## Work task
Search the listing for the string "Silent" and copy every line that contains it.
[Records for this task — start]
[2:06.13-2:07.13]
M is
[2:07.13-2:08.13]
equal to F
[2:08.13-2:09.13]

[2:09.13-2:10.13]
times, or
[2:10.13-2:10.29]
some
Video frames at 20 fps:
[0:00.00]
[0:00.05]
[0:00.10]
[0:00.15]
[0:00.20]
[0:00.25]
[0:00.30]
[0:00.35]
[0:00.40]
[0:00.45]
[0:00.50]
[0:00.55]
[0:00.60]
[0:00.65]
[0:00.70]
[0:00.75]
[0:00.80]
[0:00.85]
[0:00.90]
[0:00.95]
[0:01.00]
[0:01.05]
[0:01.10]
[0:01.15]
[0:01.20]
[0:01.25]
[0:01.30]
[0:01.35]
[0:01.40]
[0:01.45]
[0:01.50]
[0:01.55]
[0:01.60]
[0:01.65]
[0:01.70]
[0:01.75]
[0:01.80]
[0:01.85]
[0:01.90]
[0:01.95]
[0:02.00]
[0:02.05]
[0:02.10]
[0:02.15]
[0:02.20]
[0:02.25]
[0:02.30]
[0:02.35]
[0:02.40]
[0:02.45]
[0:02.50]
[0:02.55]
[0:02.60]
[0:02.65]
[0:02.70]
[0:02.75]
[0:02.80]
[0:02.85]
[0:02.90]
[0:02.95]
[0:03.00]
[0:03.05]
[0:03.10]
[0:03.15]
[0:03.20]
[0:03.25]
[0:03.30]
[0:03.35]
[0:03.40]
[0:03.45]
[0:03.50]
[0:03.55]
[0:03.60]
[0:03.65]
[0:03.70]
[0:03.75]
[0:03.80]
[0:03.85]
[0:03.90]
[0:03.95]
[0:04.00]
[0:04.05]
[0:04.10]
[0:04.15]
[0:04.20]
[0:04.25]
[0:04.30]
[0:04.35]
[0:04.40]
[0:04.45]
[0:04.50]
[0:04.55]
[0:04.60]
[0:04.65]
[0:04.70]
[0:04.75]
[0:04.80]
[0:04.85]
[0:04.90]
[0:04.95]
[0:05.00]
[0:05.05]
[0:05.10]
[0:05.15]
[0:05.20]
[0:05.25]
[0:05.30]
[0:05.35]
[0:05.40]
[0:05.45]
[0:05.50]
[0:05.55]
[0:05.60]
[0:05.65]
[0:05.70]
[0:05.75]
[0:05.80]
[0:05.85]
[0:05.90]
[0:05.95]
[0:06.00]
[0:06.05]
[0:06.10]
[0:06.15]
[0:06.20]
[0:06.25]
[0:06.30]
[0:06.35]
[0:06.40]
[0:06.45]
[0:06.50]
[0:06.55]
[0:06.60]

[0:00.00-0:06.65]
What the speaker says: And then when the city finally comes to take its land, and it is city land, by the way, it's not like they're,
[Records for this task — finish]
[Records for this task — start]
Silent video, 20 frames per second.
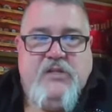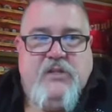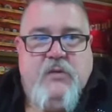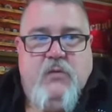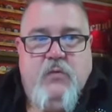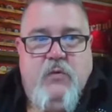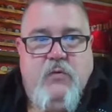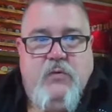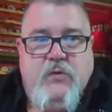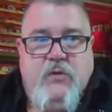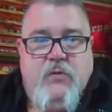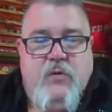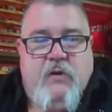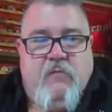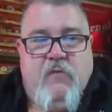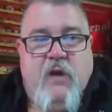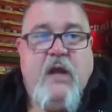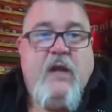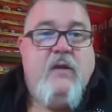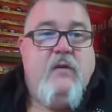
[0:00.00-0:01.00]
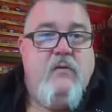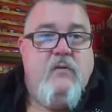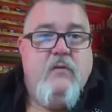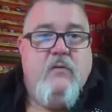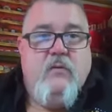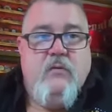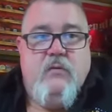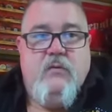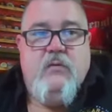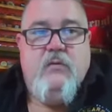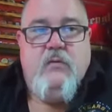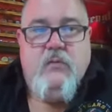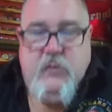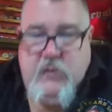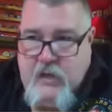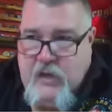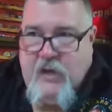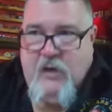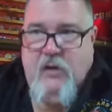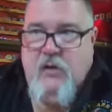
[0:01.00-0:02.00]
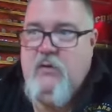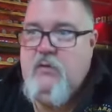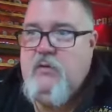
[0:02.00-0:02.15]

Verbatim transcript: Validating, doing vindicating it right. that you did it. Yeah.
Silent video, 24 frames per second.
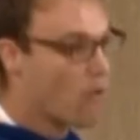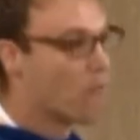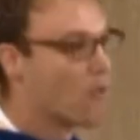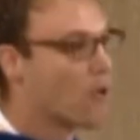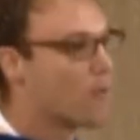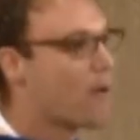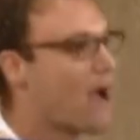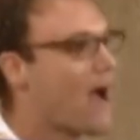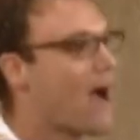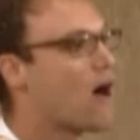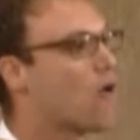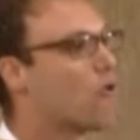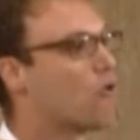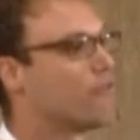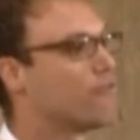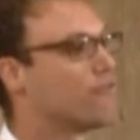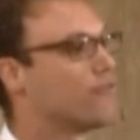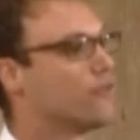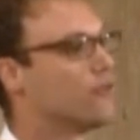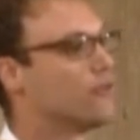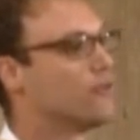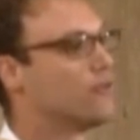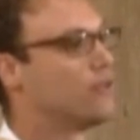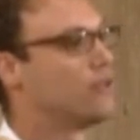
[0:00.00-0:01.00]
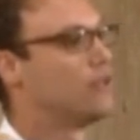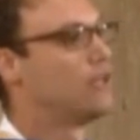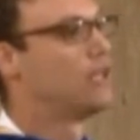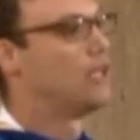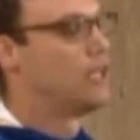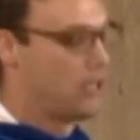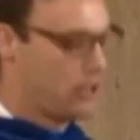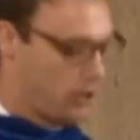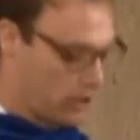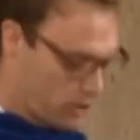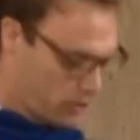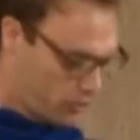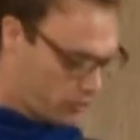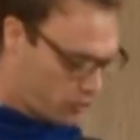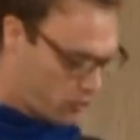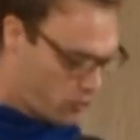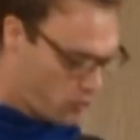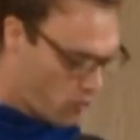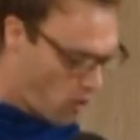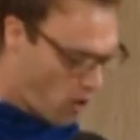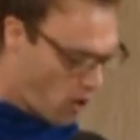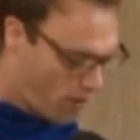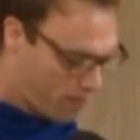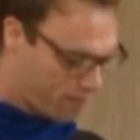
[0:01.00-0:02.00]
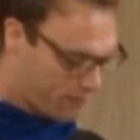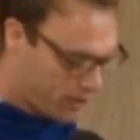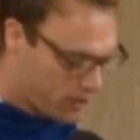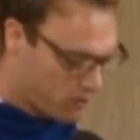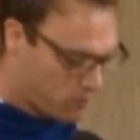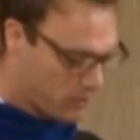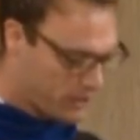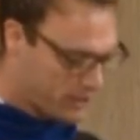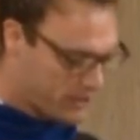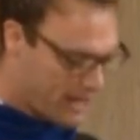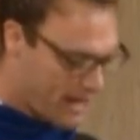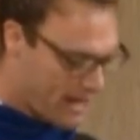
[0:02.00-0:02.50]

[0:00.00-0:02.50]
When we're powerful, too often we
[Records for this task — finish]
[Records for this task — start]
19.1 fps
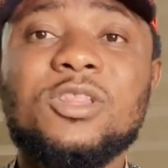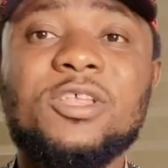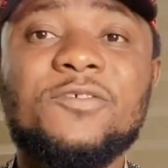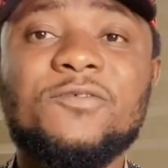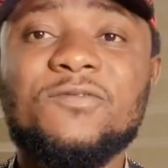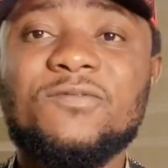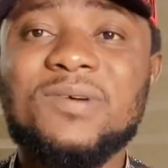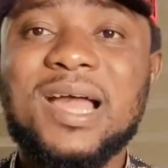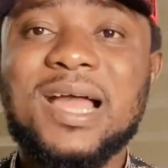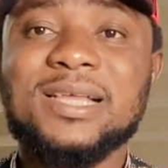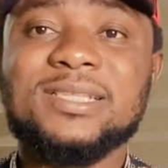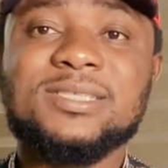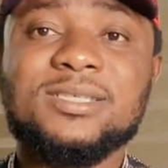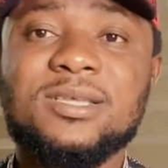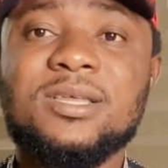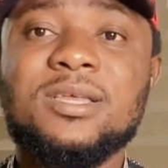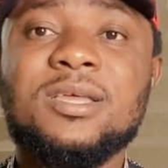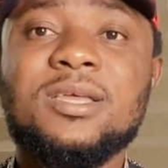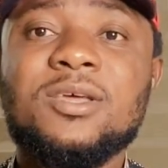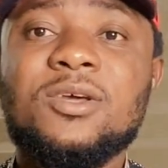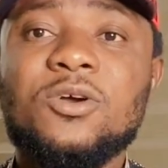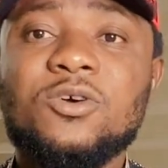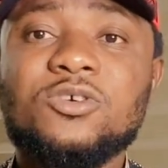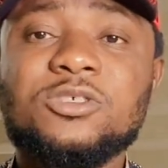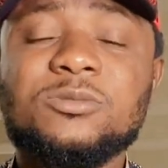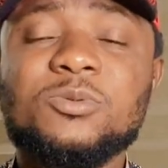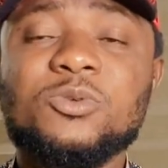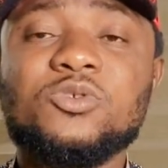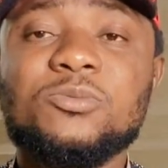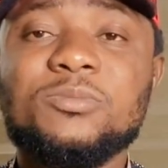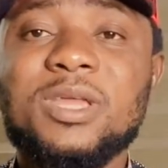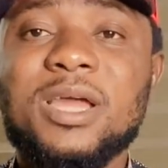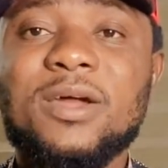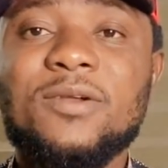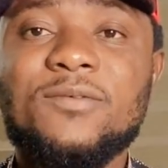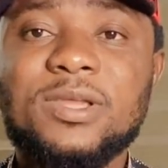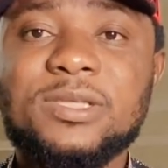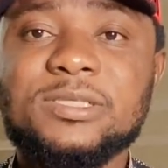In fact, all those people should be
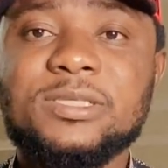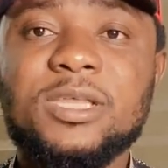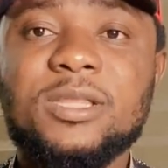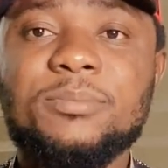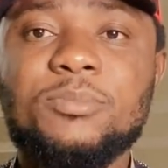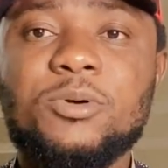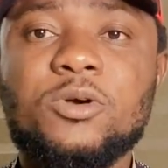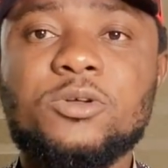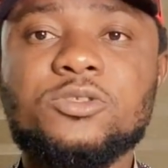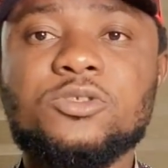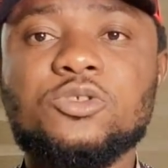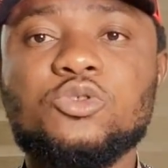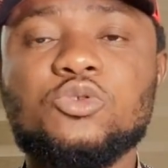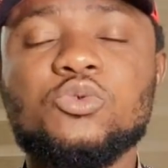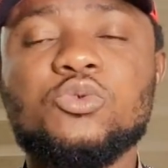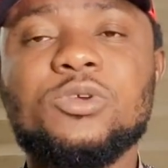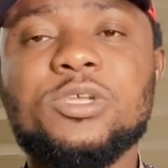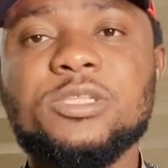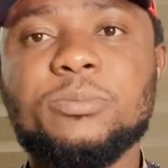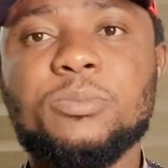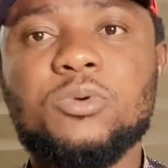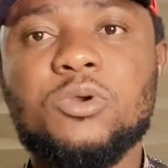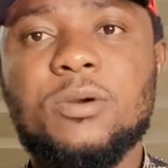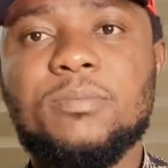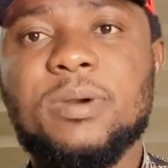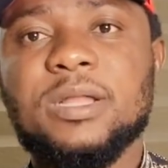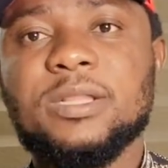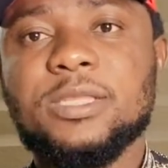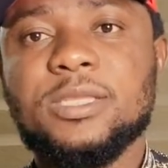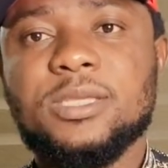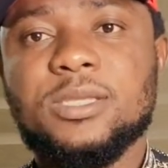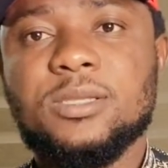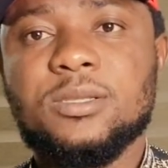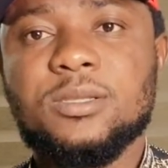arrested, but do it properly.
[Records for this task — finish]
## Answer for this exercise
Silent video, 20 frames per second.
Silent video, 24 frames per second.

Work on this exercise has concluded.